Si por algo se caracterizan estos y aquellos engendros es porque han posibilitado el amanecer de una nueva figura mediática, un nuevo espejo en el que mirarse. Ahora ya no soñamos con emular las andanzas de un McGiver o un Mr. T, sino con soltar insultos de soslayo como Risto Mejide. No es de extrañar: superados los sueños preadolescentes de salvar al mundo, y los adolescentes de salvar al mundo trincándote, de paso, a la chica, ya sólo nos queda el poder real, aunque exiguo, de decidir que ver en la tele mientras cenamos; aunque sólo sea para cagarnos en sus muertos. Lo excitante del asunto parece radicar en el doble caudal que nos permite aliviar el tsunami de opiniones y exabruptos que nos desbordan: podemos juzgar a los artistas y podemos juzgar a los jueces. Como en el fútbol de toda la vida, vaya. Si a semejante feedback le añadimos la posibilidad de interactuar mediante SMS, ya nos encontramos con que estamos viviendo en la televisión del futuro y nosotros sin saberlo. El delirio, oigan.

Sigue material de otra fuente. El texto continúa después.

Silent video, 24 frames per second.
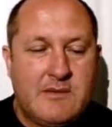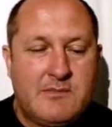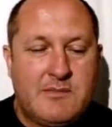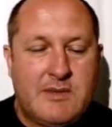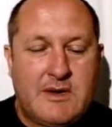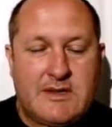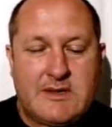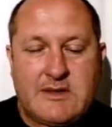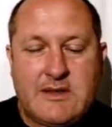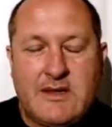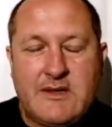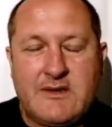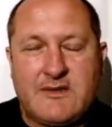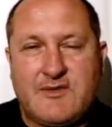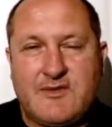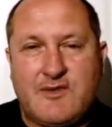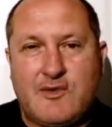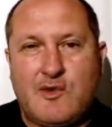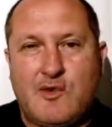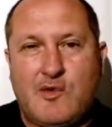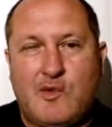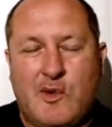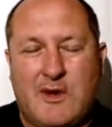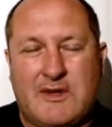But thanks
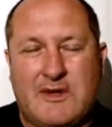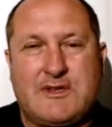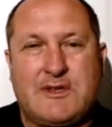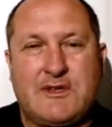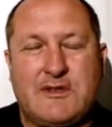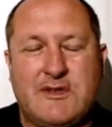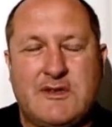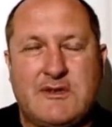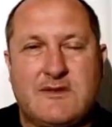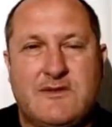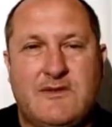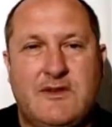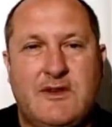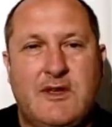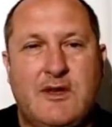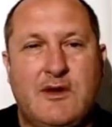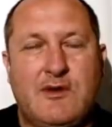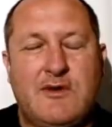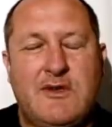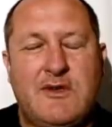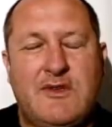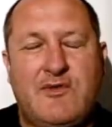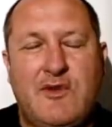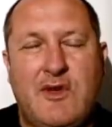for watching this
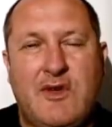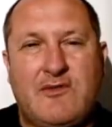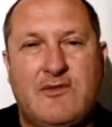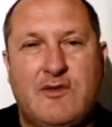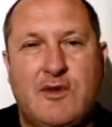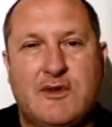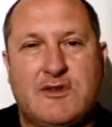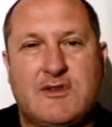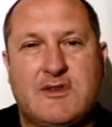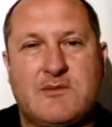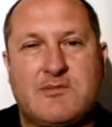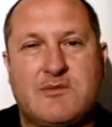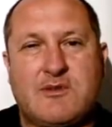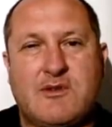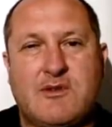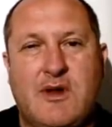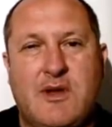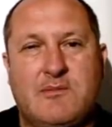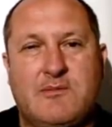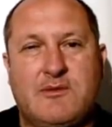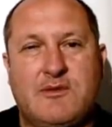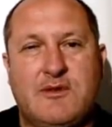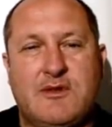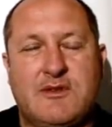video. If you have not
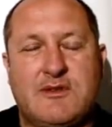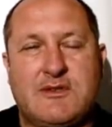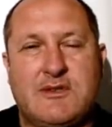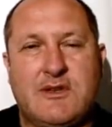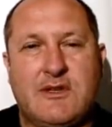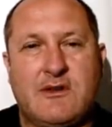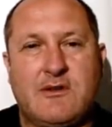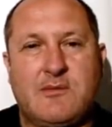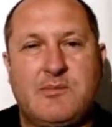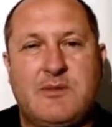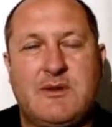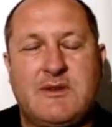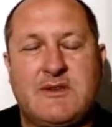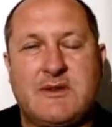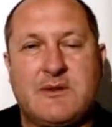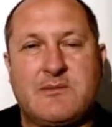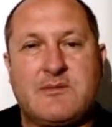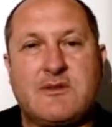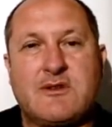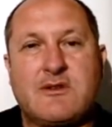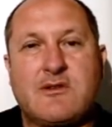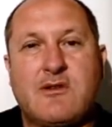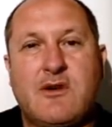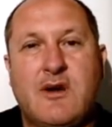subscribed to this channel, please
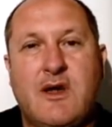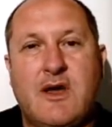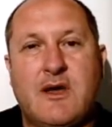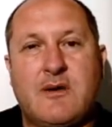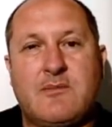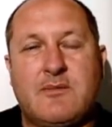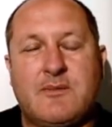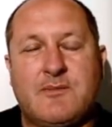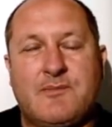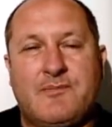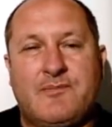subscribe.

En estos tiempos de falsa corrección política no es de extrañar que cualquiera que exude un poco de falsa incorrección política se convierta en genio y figura. Pero no engañan a nadie: cuando el pilotito rojo de la cámara se enciende, cualquier atisbo de realidad queda automáticamente barrido del plató. Que gasten el mismo nombre que en el D.N.I. no quiere decir que no sean personajes. Como en cualquier otra sit com, aquí también está el ingenuo de buen corazón, el tonto de buen corazón y el malo de buen corazón. Estos figuras tienen, quizás, su rostro más emblemático (además de en el incorrecto de las gafas ahumadas) en el porcino Miki Puig, que ya tuvo sus quince minutos de vergüenza ajena contoneándose con laxitud, y con pareo, al ritmo de “Bonito es”. Pero hay más, muchos más, de cuyos nombres no me acuerdo pero que reconocería si me los cruzase por la calle (que supongo que es a lo que se reduce ser famoso a día de hoy: ser reconocido, no conocido). Sí, son las nuevas estrellas, quedando los presentadores relegados a ortodoncias intercambiables, y los concursantes a mera excusa para poner el invento en marcha. No se explica de otro modo que bolsillos tan saneados como los de Sardá o David Summers se presten a estas soplapolleces, con lo bien que les va con sus soplapolleces de siempre.